__EXERCISE DETAILS__
Verbatim copy, pictures excluded: every line from the one with "[0:08.00-0:09.00]" through the final line of the data below, and no other line.

__Stored items__

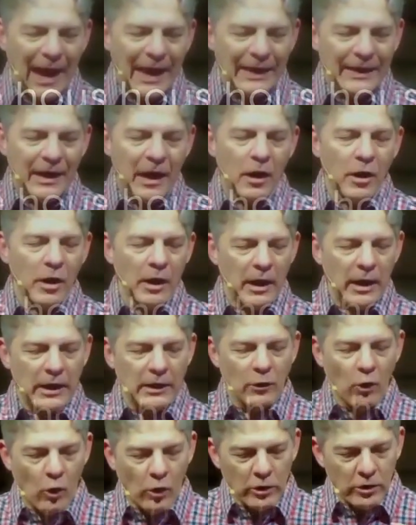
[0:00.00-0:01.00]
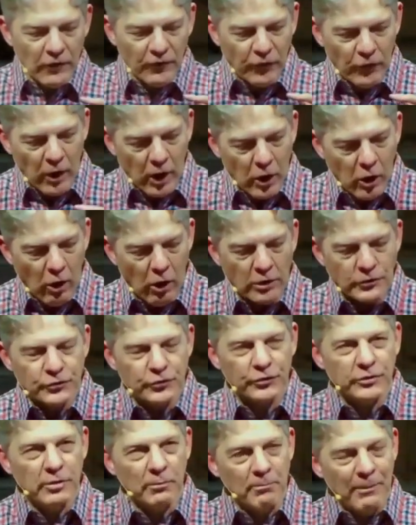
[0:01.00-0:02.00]
Uh, in, our, in order for a
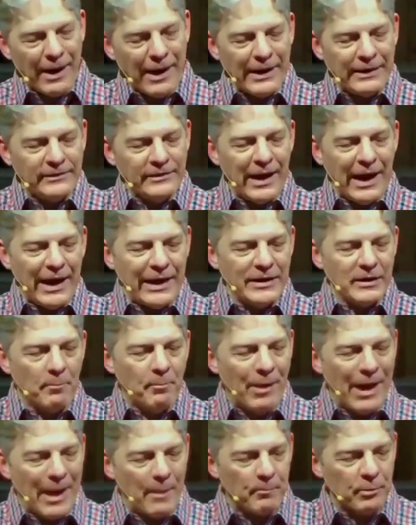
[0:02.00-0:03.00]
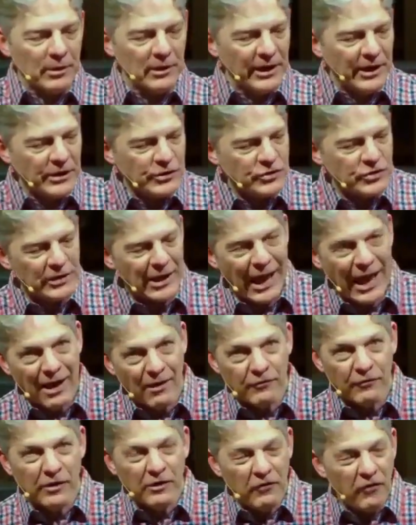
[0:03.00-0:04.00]
culture to maintain a
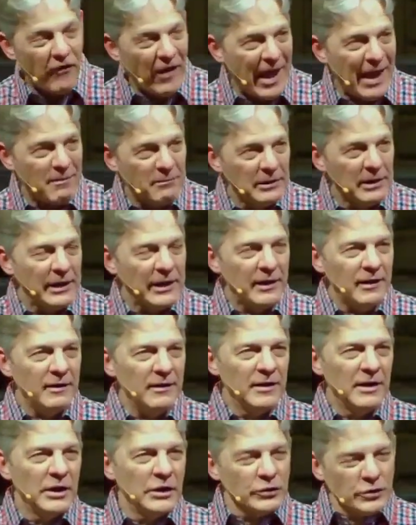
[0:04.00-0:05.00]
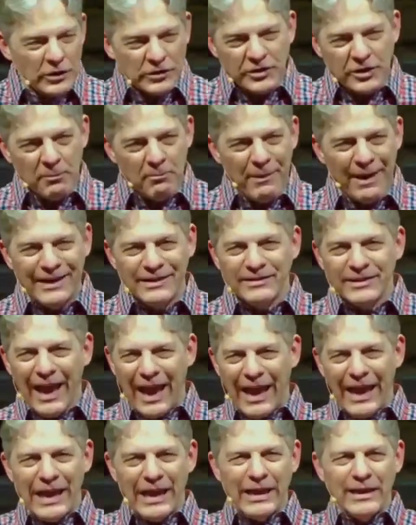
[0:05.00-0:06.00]
population, every family, just to
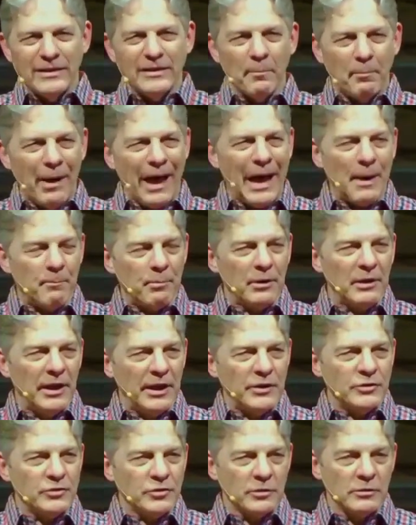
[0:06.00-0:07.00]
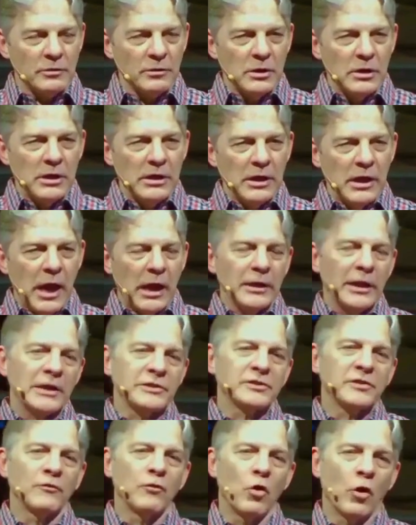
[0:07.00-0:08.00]
maintain the population,
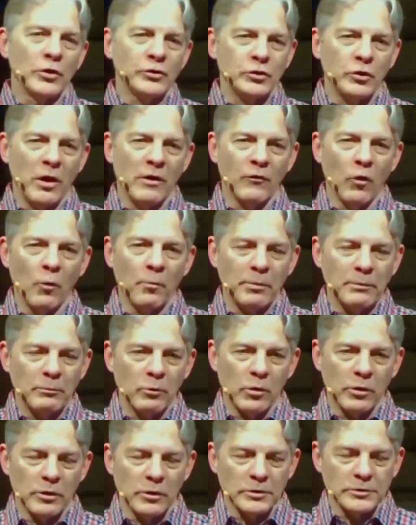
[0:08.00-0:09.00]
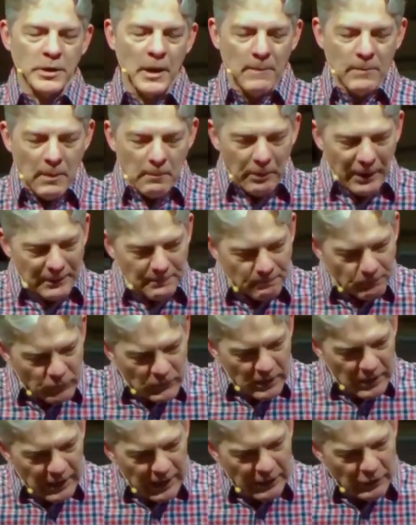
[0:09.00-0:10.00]
unless, of course, you have open borders,
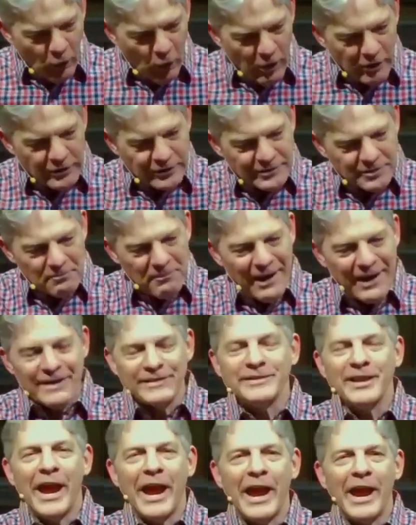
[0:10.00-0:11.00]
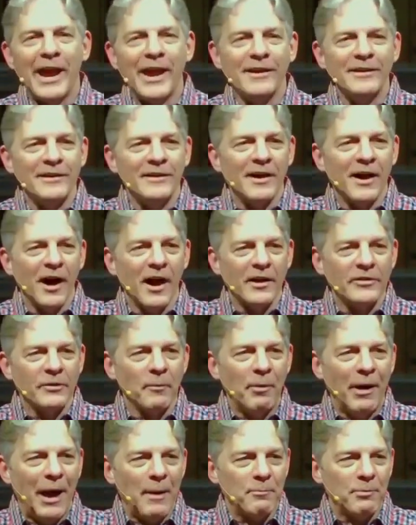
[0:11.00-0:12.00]
but in order to
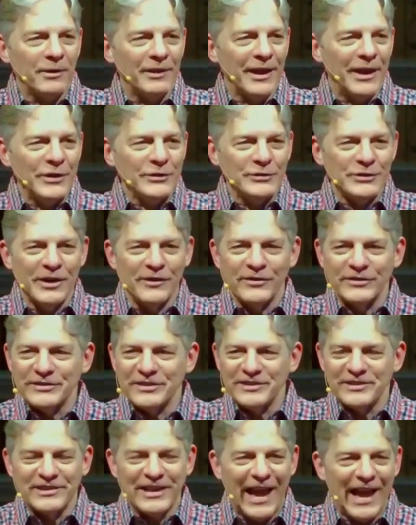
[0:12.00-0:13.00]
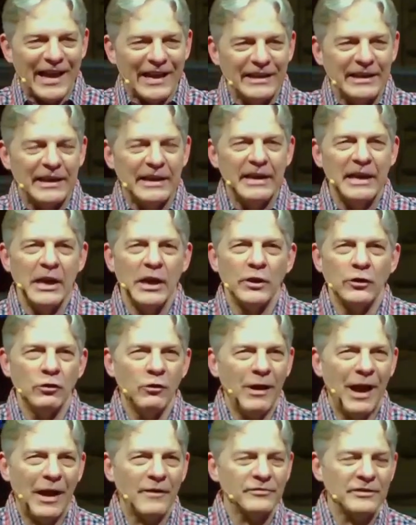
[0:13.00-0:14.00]
maintain the population of a
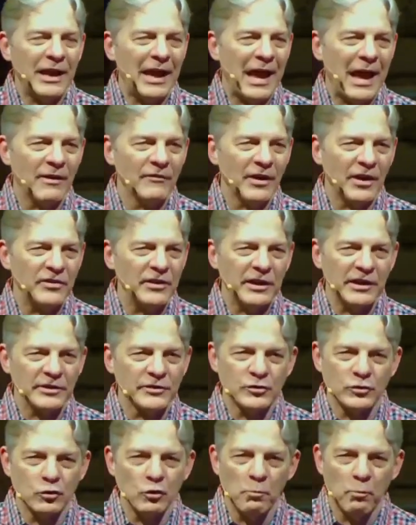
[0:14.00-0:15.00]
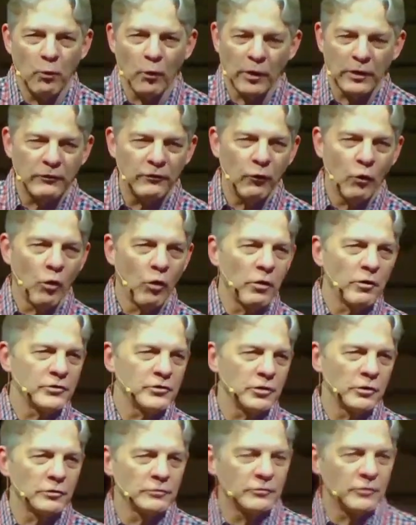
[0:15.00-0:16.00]
society, you have to have, I think it's
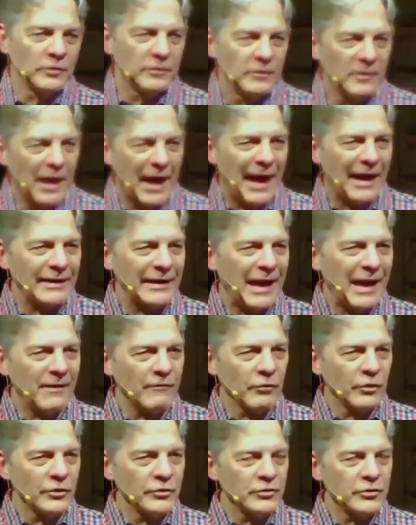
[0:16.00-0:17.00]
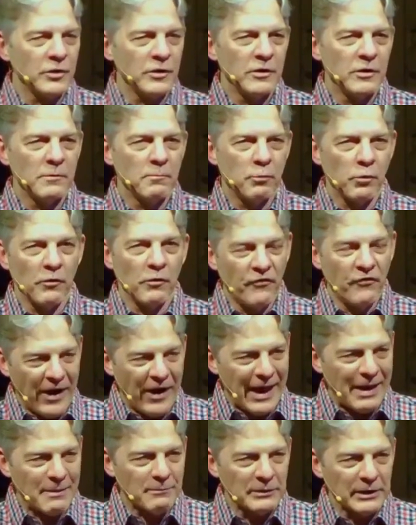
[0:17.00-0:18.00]
2.4 children on average
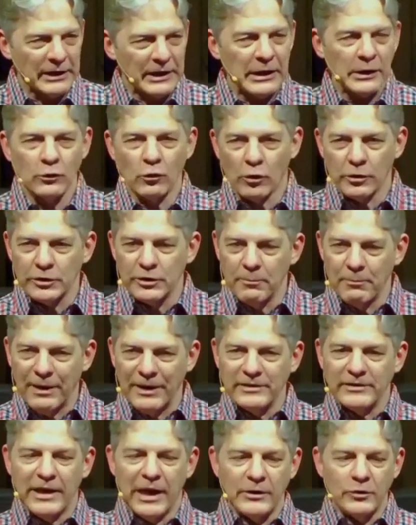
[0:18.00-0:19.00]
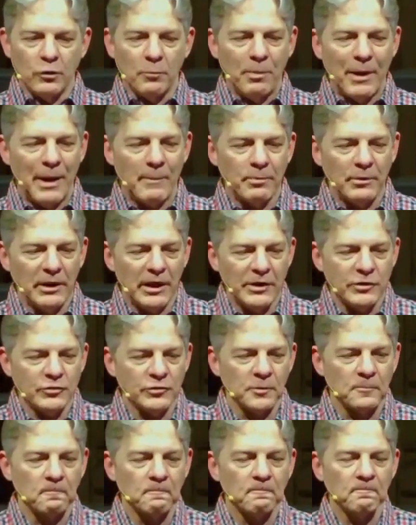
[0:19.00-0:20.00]
per family in order to maintain your
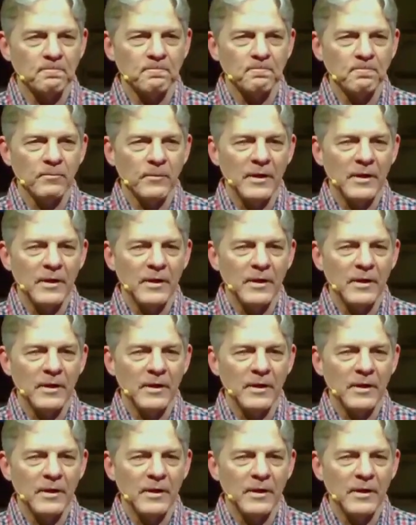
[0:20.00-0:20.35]
population.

__SOLVED EXERCISE__
[0:08.00-0:09.00]
[0:09.00-0:10.00]
unless, of course, you have open borders,
[0:10.00-0:11.00]
[0:11.00-0:12.00]
but in order to
[0:12.00-0:13.00]
[0:13.00-0:14.00]
maintain the population of a
[0:14.00-0:15.00]
[0:15.00-0:16.00]
society, you have to have, I think it's
[0:16.00-0:17.00]
[0:17.00-0:18.00]
2.4 children on average
[0:18.00-0:19.00]
[0:19.00-0:20.00]
per family in order to maintain your
[0:20.00-0:20.35]
population.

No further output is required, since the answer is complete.